[Exercise instructions]:
Though the records contain pictures, copy none of them; repeat exactly the lines from the one with "[0:02.00-0:03.00]" to the end.

[Data section]:
__________________________________________________

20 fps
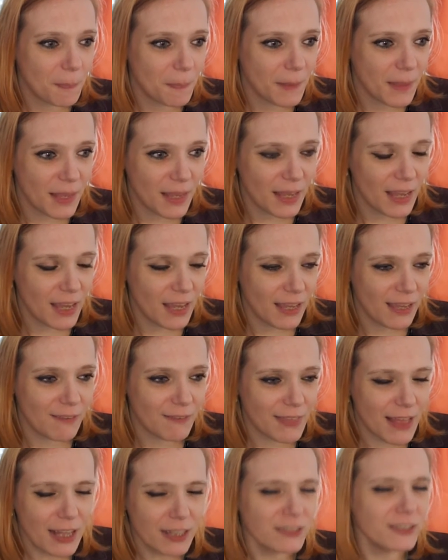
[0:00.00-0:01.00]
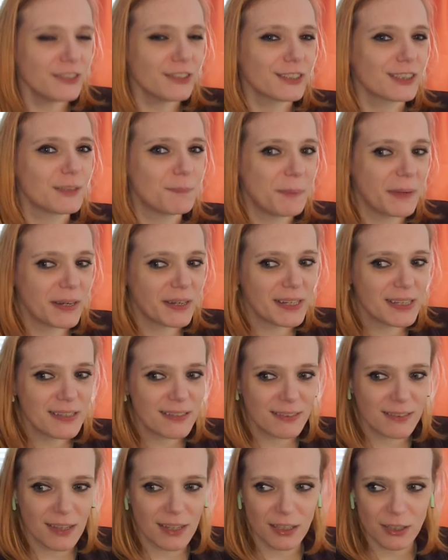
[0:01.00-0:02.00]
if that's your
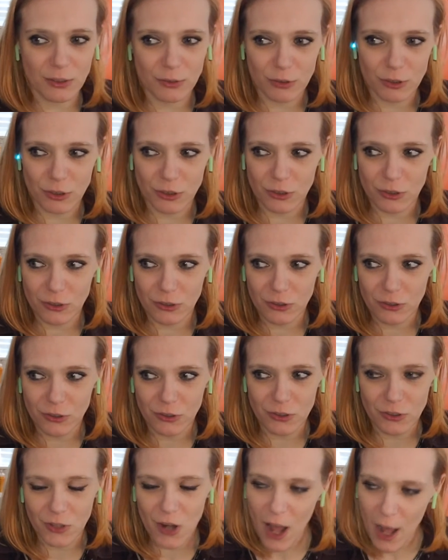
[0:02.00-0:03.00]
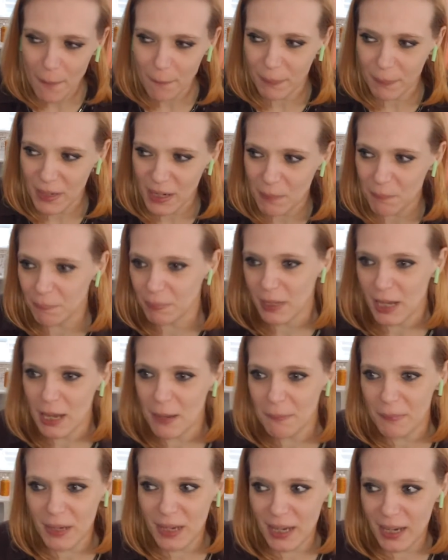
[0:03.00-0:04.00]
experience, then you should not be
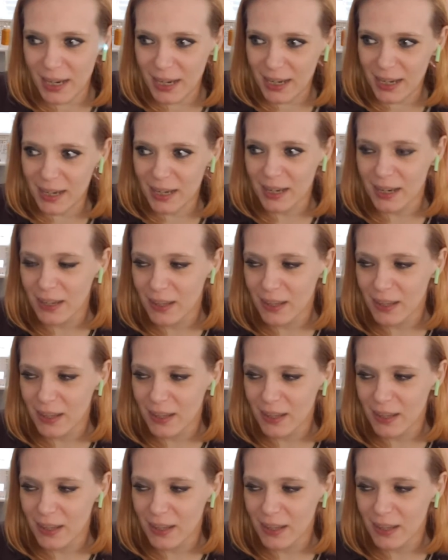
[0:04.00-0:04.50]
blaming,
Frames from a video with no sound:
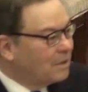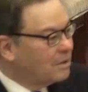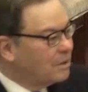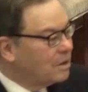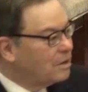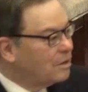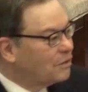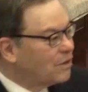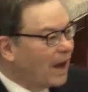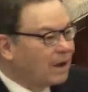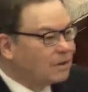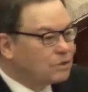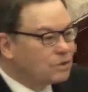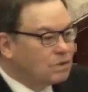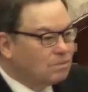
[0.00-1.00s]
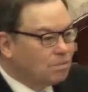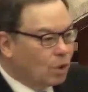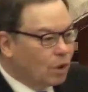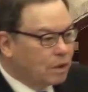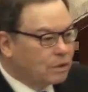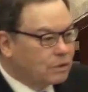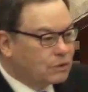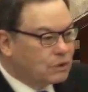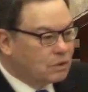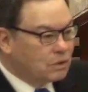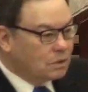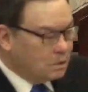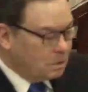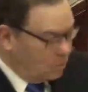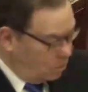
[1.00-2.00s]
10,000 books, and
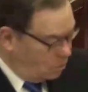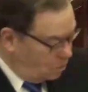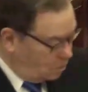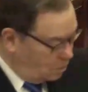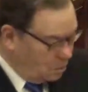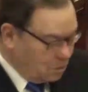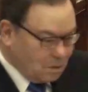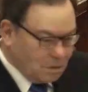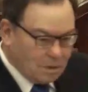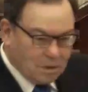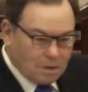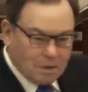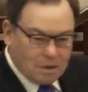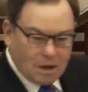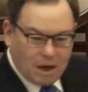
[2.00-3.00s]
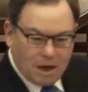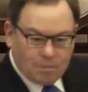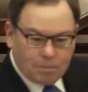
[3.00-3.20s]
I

__________________________________________________

[Solution to this task]:
[0:02.00-0:03.00]
[0:03.00-0:04.00]
experience, then you should not be
[0:04.00-0:04.50]
blaming,
Frames from a video with no sound:
[0.00-1.00s]
[1.00-2.00s]
10,000 books, and
[2.00-3.00s]
[3.00-3.20s]
I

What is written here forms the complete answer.